Если Чарли Чаплин стал известен и близок миллионам благодаря его маске маленького человека, не потерявшего достоинства, то Берггольц нашла себя или, лучше сказать, наиболее полно выразила себя и как поэт, и как замечательный публицист, создав образ рядового человека, вставшего, в силу трагических обстоятельств, над бытом, потому что смерть была нашим бытом, она была соседкой и Берггольц, и Дарьи Власьевны[7]
, и я бы не удивился, если бы узнал, что и смерть в то время называли по имени-отчеству.Смешно говорить о каком-то камерном звучании стихов Берггольц. Это речи на площади, имя которой — военный Ленинград. И уж совсем странно слышать упрек по поводу «самовыражения». Самовыражение поэта не праздничная накидка и не траурная полоска на рукаве, самовыражение поэта — есть голос народа.
«Я выступал по радио» — такую фразу часто можно услышать от профессионального литератора. «Я говорил с народом» — такое вряд ли услышишь. В блокаду я тоже не слышал столь громких заверений. Но в блокаду это было именно так.
Когда я закончил свое первое выступление по радио, у меня горело лицо, не от усталости и не от пережито́го в счастливые минуты общения с одноверцами, а от стыда за свое косноязычие.
Очерк мой не был хуже тех, которые я писал раньше и которые печатались; возможно, он был чем-то лучше, рукопись сохранилась, в ней можно найти кое-какие подробности нашей блокадной жизни, а это, в конце концов, не так уж мало. Но в очерке столько лишних слов, что когда я с ними столкнулся под красной надписью «микрофон включен», я просто не знал, что делать: читать мне эти никому не нужные слова или выбрасывать, сокращать, что называется, на ходу. А можно это делать? И я читал, как было написано, ничего не меняя, и к концу передачи совершенно выдохся.

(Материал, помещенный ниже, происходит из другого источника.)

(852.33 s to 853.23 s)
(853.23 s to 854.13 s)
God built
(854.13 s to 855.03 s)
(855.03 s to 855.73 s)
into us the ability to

Из студии я вышел, стараясь ни на кого не смотреть и с твердым решением никогда больше не подходить к микрофону. Поднялся на два этажа, чтобы заверить пропуск, и сразу ко мне подошел заместитель Бабушкина, Валерий Гурвич.
— Почему так громко? — спросил он меня, морщась и ежась. — Нельзя так кричать в микрофон. Краснов, конечно, герой, но зачем же стулья ломать. И потом, послушайте, это немыслимо длинно…

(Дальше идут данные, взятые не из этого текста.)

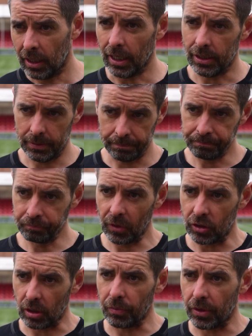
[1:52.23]
It's
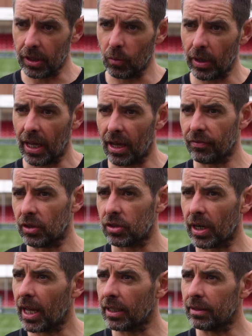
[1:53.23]
something that we have to
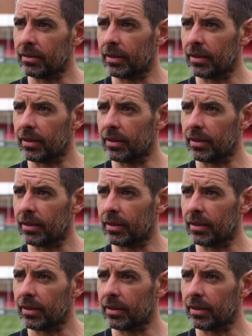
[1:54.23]
try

— Ничего, ничего, — сказал Бабушкин, выйдя из своего закутка на разговор, — голос у вас звучит отлично, интонация верная; многословно, но это я виноват, постеснялся сократить, думал — обидитесь…
Гурвич довольно многозначительно взглянул на Бабушкина, потом мельком на меня и, пожав плечами, не попрощавшись, ушел.
Но когда я был уже внизу, он снова подошел ко мне. Он подошел ко мне, развел руками, и я ждал, что он что-нибудь мне скажет. Но он все стоял разведя руки и молчал, и я тоже молчал, словно загипнотизированный.
— Понимаете, что нужно? — спросил он меня наконец. — Не понимаете. Нужно создать летопись. Чтобы день за днем. Хотите — в стихах, хотите — в прозе, но о деле. Через сто лет из архива поднимут: вот как жили люди. А вы пишете вроде того, что Краснов смотрит на небо в голубых барашках и думает, что немцам в Ленинграде не бывать. Это же невыносимо…
— Но этого у меня нет!
— Нет? Ну, может быть, такого и нет. Послушайте, надо по радио рассказывать, как люди работают, а Краснов все говорит и говорит, что не сегодня-завтра разобьем немцев. Нельзя так. Пишите, пожалуйста, как люди работают — военные или невоенные, это самое главное.
В это время завыла сирена, и разговор оборвался.
9
В конце октября умерла от голода мамина приятельница. Двадцать раз я переспрашивал: от голода? То есть как, буквально от голода? И мое недоумение не было ни наивным, ни наигранным. Во-первых, отвечали мне, она была обессилена после оборонных работ (у нее были слабые легкие, она могла получить освобождение, но все-таки работала), во-вторых, паек свой, чуть ли не весь, она отдавала дочери. И даже потом, в Ленинграде, больная, кормила дочь. То есть причиной этой смерти было все-таки еще что-то, кроме голода.
Как только не называли первое время смерть от голода: безбелковое отравление, сердечная слабость. Слова «голод» вообще боялись. Как будто от одного этого слова могло стать еще хуже!
Было слово-рубрика — «лишения». Это слово-рубрика — весьма емкое. Сюда втискивается все что угодно: и смерть ребенка, и лопнувшая фановая труба. Даже летом сорок второго, когда голодные муки были позади, со словом «голод» были нелады. Говорить в искусстве о том, что́ произошло в Ленинграде, называлось «воспевать трудности». Но ведь «воспевание трудностей» — не столько поэтический, сколько логический и даже грамматический абсурд.